With that true story in mind, I wrote Meg’s story.
As we see research coming out that younger generations are generally less inclined to commit to church, it seems especially important to teach our kids when they are young about the value of the church.
What’s the central message you hope readers will take away from your book?
I hope kids (and the grown-ups who read to them) will learn that the local church is a place to go for help—no matter how old you are.
How has writing this book affected your own life?
I’ve always had a heart for the kids in the church—I can’t hear them recite a memory verse or sing a song without crying—but writing this book has made me even more aware of our need as a congregation to affirm the value of the kids in our midst and to show them that the church has a place for them.
Is there anything about the book that you think will surprise kids?
All I can say is, keep your eyes out for Arlo.
Here are some endorsements:
“One of the biggest blessings of the church for my children is not just the other kids but the other adults. They get to watch many examples of godliness and aren’t restricted to me and their mom. ‘Kids, look at what Christlike love can look like in her and her, and in him and him.’ This is the story of Megan Hill’s tender and sweet book.”

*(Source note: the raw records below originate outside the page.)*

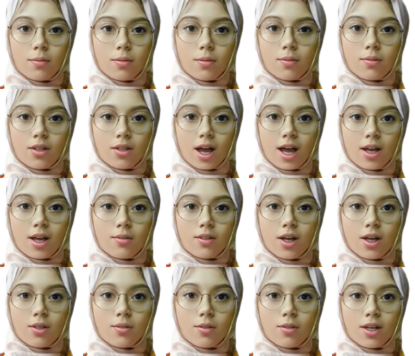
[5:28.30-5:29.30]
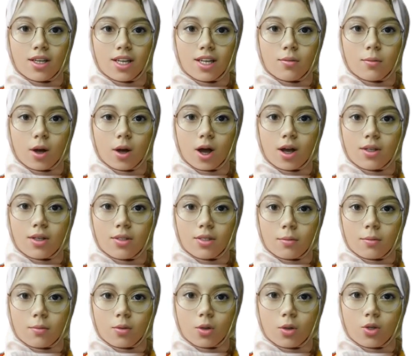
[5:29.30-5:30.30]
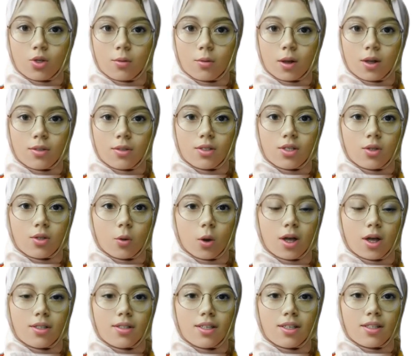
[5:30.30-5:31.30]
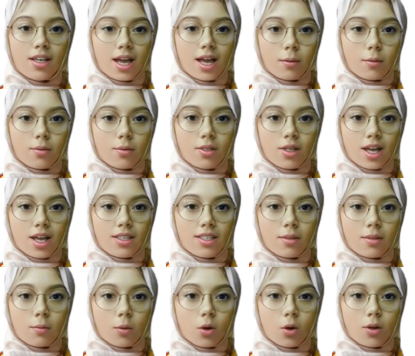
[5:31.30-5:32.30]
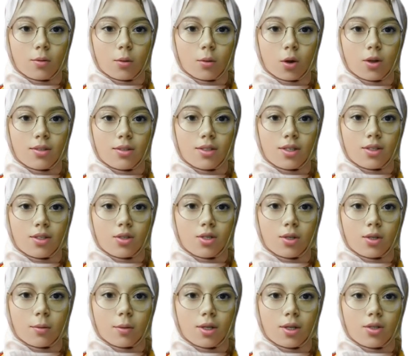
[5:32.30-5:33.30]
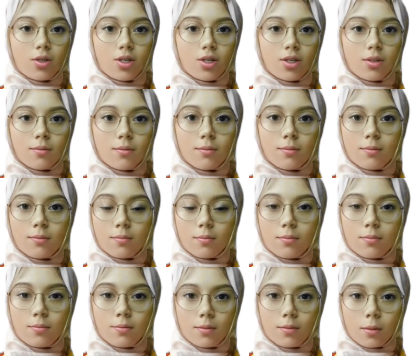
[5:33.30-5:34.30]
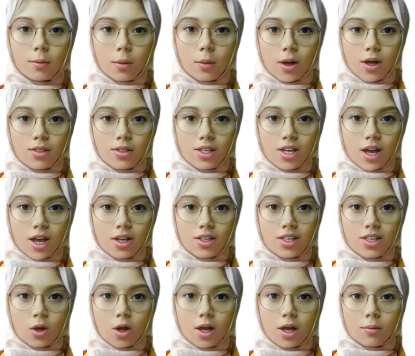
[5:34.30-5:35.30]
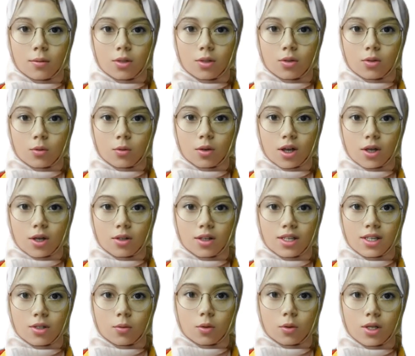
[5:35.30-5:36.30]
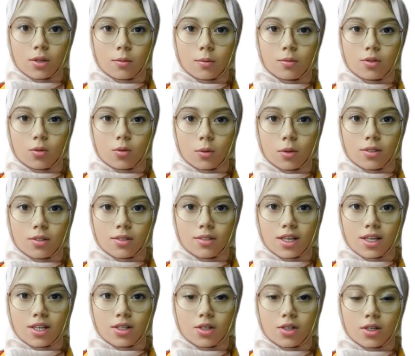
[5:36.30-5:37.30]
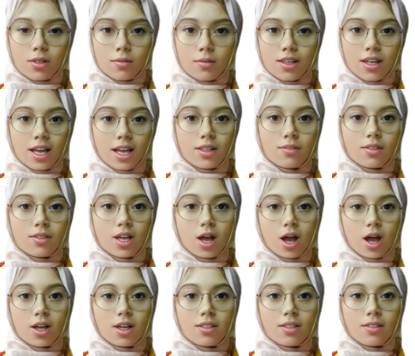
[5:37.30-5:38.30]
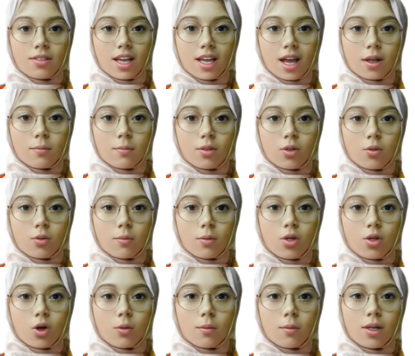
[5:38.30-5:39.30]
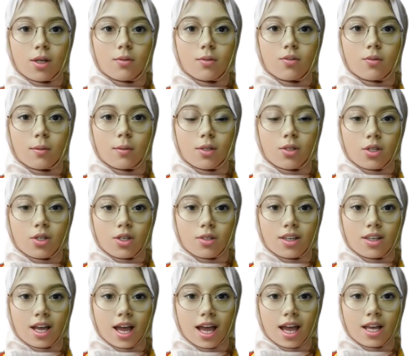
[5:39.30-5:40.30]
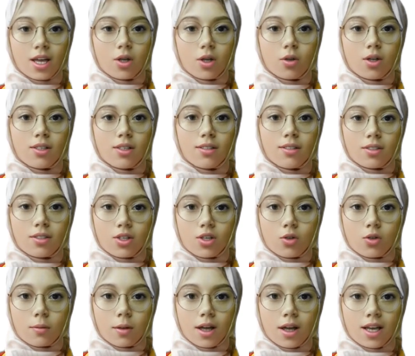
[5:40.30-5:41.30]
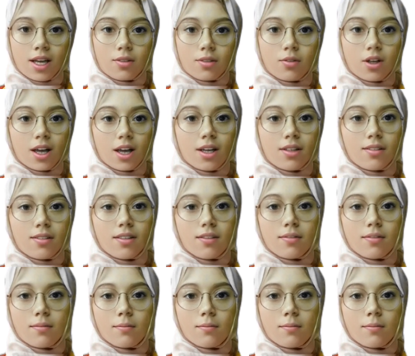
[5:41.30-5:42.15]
5. Effective pause. Use pauses wisely to emphasize important points in your speech. Pausing also helps you to regulate the rhythm of your presentation, gives the audience time to absorb the information, and increases the dramatic effect.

―Jonathan Leeman, Editorial Director, 9Marks; author, Rediscover Church and One Assembly
“Meg Is Not Alone shows how the body of Christ points to our good Father, even when we feel alone. With a captivating narrative that people of all ages will enjoy, this story communicates how we can express comfort and care, just as Christ has done for us. I can’t wait to read this book again and again with my own kiddos!”
―Hunter Beless, Founder, Journeywomen; author, Read It, See It, Say It, Sing It
“We can drag our kids to church kicking and screaming (and sometimes we might have to), but ideally we help them learn to love church and choose to be there. This delightful book is a tool that can help. In a beautifully simple story, Meg Is Not Alone paints a picture of the church as family. In a world of loneliness and fear, the local church is a haven of diverse, supportive, hope-filled community. This book reminds us of that.”

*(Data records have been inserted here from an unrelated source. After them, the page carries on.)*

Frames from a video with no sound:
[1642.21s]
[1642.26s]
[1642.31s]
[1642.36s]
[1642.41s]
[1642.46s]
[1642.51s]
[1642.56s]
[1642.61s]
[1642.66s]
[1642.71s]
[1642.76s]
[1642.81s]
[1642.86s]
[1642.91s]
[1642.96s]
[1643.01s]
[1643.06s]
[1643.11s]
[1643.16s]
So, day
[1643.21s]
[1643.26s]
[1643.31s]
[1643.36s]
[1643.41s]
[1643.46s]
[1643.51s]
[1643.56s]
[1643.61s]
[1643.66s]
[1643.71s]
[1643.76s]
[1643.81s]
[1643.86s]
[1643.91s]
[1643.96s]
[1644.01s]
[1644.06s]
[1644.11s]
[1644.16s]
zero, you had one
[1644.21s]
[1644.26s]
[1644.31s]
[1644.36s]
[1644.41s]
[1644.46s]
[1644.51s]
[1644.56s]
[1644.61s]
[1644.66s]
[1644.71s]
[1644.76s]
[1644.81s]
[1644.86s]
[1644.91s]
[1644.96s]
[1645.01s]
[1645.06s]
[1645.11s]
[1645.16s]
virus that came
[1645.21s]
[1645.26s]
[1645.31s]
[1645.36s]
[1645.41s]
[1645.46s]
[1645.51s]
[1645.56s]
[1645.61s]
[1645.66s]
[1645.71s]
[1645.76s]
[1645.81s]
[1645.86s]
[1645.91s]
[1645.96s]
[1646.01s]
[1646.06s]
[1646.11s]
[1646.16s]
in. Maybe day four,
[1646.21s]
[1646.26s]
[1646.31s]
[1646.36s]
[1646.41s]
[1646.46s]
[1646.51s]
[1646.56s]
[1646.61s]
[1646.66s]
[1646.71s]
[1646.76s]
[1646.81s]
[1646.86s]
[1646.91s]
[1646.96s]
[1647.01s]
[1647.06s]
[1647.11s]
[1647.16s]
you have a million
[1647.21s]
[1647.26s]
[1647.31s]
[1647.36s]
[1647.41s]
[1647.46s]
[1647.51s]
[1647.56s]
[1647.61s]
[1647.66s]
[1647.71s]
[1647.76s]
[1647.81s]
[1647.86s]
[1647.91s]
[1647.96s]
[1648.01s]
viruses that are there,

―Brett McCracken, author, The Wisdom Pyramid: Feeding Your Soul in a Post-Truth World and Uncomfortable: The Awkward and Essential Challenge of Christian Community
Writing this book has made me even more aware of our need as a congregation to affirm the value of the kids in our midst and to show them that the church has a place for them.
When will Meg Is Not Alone be coming out?
It releases on November 29, 2022.
The book arrived early (if you know anything about book publishing, you know that never happens!) and so it’s available for people to order for Christmas. I’m really excited to think about kids finding Meg under the tree or getting a copy from their Sunday School teacher—and realizing how important they are to the church.
If you had an afternoon to do whatever you’d like, where would we find you?
I’m a huge thrifter and there’s this amazing thrift store, The Blessing Barn, that is about an hour from my house. It’s a thrift store, but it looks like an Anthropologie inside—the woman who designs the displays is so clever. I’ve gotten art, décor, furniture, clothes, all kinds of cool things. And it supports the mercy ministry of a church, so I feel like it’s actually virtuous to shop there. (Wink.)
Megan Hill is the managing editor for The Gospel Coalition. She’s the author of several books for adults, including A Place to Belong: Learning to Love the Local Church, and a new book for kids: Meg Is Not Alone. She lives in Massachusetts with her husband and four children where they belong to West Springfield Covenant Community Church (PCA).